• [EXTRACTED INFORMATION]
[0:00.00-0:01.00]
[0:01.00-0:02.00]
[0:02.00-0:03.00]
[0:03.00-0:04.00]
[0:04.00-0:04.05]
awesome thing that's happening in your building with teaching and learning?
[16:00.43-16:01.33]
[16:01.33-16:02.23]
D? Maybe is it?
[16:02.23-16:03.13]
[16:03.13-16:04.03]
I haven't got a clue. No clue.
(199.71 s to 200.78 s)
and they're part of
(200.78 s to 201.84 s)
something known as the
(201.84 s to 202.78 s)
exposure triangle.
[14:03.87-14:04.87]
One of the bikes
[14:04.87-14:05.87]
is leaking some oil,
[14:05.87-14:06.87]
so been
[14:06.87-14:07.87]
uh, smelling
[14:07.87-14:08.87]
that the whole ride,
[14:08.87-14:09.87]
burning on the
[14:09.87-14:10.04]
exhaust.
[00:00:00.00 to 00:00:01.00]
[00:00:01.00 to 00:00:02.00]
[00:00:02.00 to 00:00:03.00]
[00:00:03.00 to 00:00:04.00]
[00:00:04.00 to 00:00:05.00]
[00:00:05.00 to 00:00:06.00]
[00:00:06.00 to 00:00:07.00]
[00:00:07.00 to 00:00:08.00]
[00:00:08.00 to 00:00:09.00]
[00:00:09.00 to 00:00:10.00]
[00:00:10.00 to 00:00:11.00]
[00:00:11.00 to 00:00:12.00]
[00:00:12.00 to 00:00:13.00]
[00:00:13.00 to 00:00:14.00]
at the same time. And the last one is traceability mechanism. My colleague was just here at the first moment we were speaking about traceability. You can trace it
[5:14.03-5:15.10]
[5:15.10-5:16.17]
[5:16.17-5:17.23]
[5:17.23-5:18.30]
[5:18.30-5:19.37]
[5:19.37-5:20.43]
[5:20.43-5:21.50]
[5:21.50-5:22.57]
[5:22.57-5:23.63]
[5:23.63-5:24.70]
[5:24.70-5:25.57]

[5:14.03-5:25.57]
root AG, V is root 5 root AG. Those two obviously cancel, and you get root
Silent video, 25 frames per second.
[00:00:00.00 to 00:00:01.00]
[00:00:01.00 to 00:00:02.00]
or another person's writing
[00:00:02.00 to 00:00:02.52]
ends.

• [EXERCISE OBJECTIVE]
Would you output the full listing exactly as given?

• [SOLUTION FOR THIS TASK]
[0:00.00-0:01.00]
[0:01.00-0:02.00]
[0:02.00-0:03.00]
[0:03.00-0:04.00]
[0:04.00-0:04.05]
awesome thing that's happening in your building with teaching and learning?
[16:00.43-16:01.33]
[16:01.33-16:02.23]
D? Maybe is it?
[16:02.23-16:03.13]
[16:03.13-16:04.03]
I haven't got a clue. No clue.
(199.71 s to 200.78 s)
and they're part of
(200.78 s to 201.84 s)
something known as the
(201.84 s to 202.78 s)
exposure triangle.
[14:03.87-14:04.87]
One of the bikes
[14:04.87-14:05.87]
is leaking some oil,
[14:05.87-14:06.87]
so been
[14:06.87-14:07.87]
uh, smelling
[14:07.87-14:08.87]
that the whole ride,
[14:08.87-14:09.87]
burning on the
[14:09.87-14:10.04]
exhaust.
[00:00:00.00 to 00:00:01.00]
[00:00:01.00 to 00:00:02.00]
[00:00:02.00 to 00:00:03.00]
[00:00:03.00 to 00:00:04.00]
[00:00:04.00 to 00:00:05.00]
[00:00:05.00 to 00:00:06.00]
[00:00:06.00 to 00:00:07.00]
[00:00:07.00 to 00:00:08.00]
[00:00:08.00 to 00:00:09.00]
[00:00:09.00 to 00:00:10.00]
[00:00:10.00 to 00:00:11.00]
[00:00:11.00 to 00:00:12.00]
[00:00:12.00 to 00:00:13.00]
[00:00:13.00 to 00:00:14.00]
at the same time. And the last one is traceability mechanism. My colleague was just here at the first moment we were speaking about traceability. You can trace it
[5:14.03-5:15.10]
[5:15.10-5:16.17]
[5:16.17-5:17.23]
[5:17.23-5:18.30]
[5:18.30-5:19.37]
[5:19.37-5:20.43]
[5:20.43-5:21.50]
[5:21.50-5:22.57]
[5:22.57-5:23.63]
[5:23.63-5:24.70]
[5:24.70-5:25.57]

[5:14.03-5:25.57]
root AG, V is root 5 root AG. Those two obviously cancel, and you get root
Silent video, 25 frames per second.
[00:00:00.00 to 00:00:01.00]
[00:00:01.00 to 00:00:02.00]
or another person's writing
[00:00:02.00 to 00:00:02.52]
ends.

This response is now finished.